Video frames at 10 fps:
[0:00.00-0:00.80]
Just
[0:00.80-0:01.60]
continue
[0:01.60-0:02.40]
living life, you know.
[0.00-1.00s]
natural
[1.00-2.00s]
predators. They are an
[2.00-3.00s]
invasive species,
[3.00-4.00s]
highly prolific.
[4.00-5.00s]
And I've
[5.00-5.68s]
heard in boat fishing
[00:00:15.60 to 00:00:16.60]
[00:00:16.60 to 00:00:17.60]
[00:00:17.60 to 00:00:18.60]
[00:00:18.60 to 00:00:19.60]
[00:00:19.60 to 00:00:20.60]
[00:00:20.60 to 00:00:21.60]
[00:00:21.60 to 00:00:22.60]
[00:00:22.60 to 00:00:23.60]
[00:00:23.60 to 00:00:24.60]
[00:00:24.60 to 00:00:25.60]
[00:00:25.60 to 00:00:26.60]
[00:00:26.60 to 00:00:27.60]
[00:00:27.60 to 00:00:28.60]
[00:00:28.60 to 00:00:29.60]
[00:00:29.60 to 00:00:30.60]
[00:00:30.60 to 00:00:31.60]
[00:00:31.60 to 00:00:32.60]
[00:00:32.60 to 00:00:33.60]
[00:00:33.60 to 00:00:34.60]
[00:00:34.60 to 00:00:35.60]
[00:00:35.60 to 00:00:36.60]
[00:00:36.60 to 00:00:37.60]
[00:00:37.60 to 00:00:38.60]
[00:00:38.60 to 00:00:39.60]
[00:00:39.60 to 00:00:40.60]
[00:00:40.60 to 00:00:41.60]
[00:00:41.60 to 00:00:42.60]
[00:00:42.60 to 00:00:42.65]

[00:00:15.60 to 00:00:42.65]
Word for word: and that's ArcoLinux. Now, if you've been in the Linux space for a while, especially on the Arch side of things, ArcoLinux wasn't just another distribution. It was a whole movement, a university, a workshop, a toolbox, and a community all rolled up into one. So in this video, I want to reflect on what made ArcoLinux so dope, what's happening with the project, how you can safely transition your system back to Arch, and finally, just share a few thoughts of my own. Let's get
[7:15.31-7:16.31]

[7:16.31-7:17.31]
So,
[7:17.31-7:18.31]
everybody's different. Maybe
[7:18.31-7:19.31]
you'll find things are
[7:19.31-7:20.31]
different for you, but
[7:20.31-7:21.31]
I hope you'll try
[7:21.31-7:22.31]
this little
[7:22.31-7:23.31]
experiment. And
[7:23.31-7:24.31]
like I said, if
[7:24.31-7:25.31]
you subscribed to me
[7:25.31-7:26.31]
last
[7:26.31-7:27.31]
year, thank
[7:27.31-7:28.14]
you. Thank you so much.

- _WORK REQUEST_
Look above for the line containing "[0:01.60-0:02.40]". Output from there through the line containing "[00:00:15.60 to 00:00:16.60]", exactly and inclusively.

- _WRITTEN REPLY_
[0:01.60-0:02.40]
living life, you know.
[0.00-1.00s]
natural
[1.00-2.00s]
predators. They are an
[2.00-3.00s]
invasive species,
[3.00-4.00s]
highly prolific.
[4.00-5.00s]
And I've
[5.00-5.68s]
heard in boat fishing
[00:00:15.60 to 00:00:16.60]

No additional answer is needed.